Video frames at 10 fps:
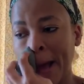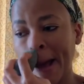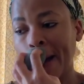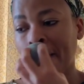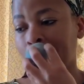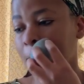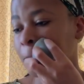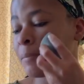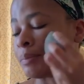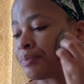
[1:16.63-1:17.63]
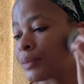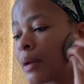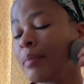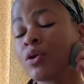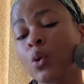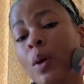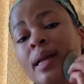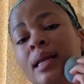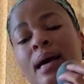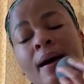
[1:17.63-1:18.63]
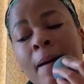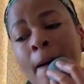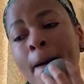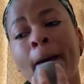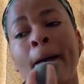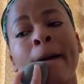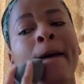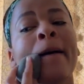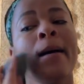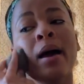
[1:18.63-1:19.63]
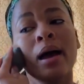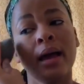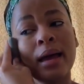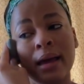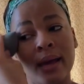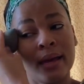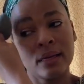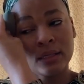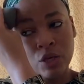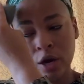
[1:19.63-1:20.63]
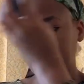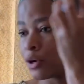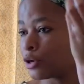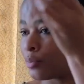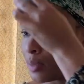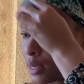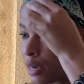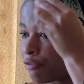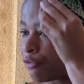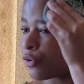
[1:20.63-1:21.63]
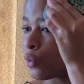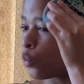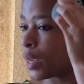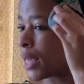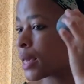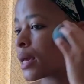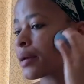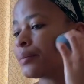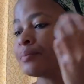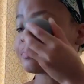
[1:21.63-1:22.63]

I'm in Rwanda, and yeah, I'm gonna be here for a week.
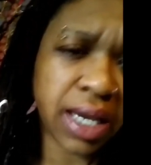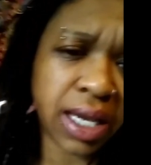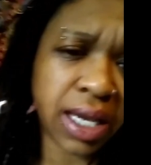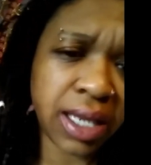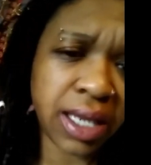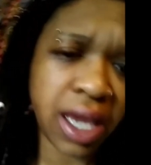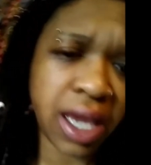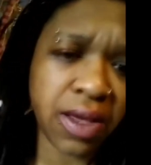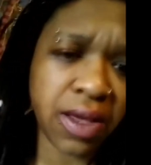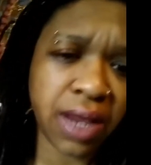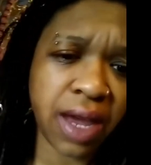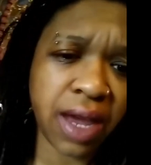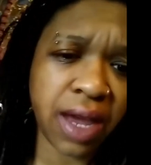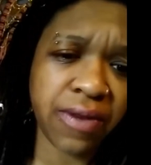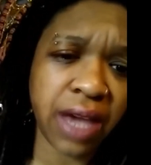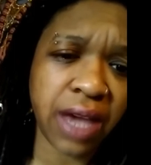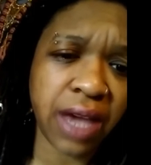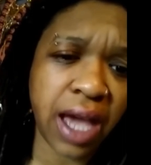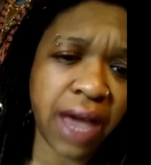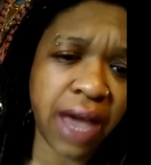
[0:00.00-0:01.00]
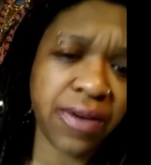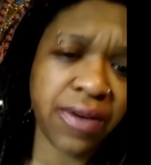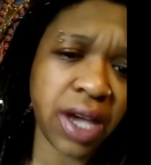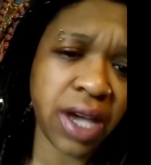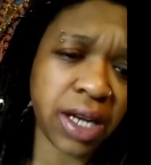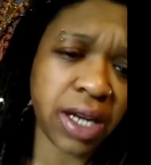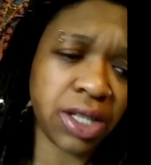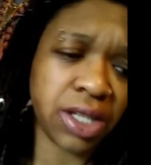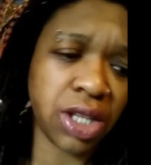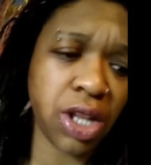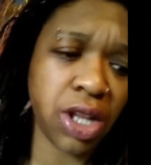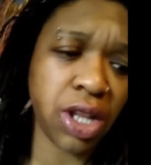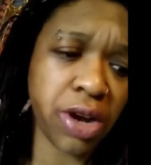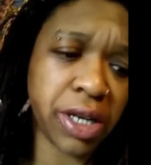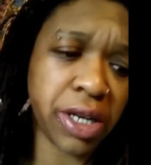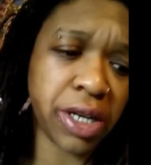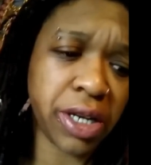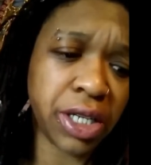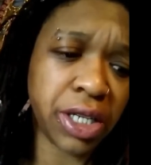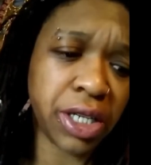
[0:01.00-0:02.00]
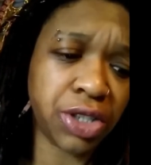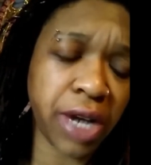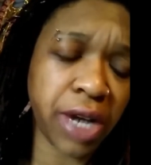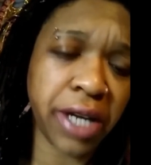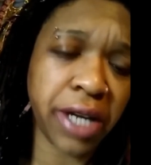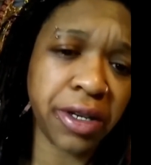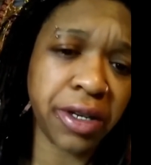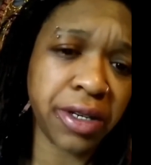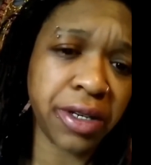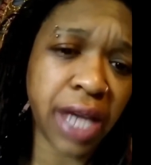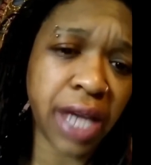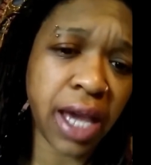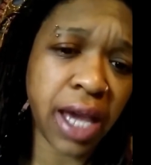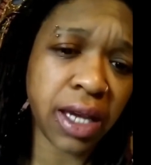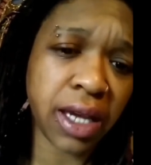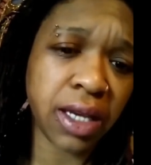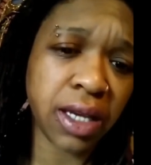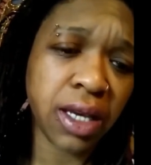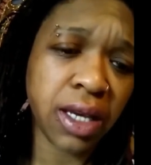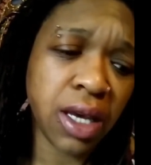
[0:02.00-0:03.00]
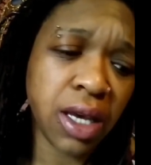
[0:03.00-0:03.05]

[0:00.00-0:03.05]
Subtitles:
and now that I've got a learning training deck,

* WORK TASK
All lines from the one containing "[1:20.63-1:21.63]" through the end of the data are to be written out exactly, with nothing added; skip the pictures.

* RESPONSE
[1:20.63-1:21.63]
[1:21.63-1:22.63]

I'm in Rwanda, and yeah, I'm gonna be here for a week.
[0:00.00-0:01.00]
[0:01.00-0:02.00]
[0:02.00-0:03.00]
[0:03.00-0:03.05]

[0:00.00-0:03.05]
Subtitles:
and now that I've got a learning training deck,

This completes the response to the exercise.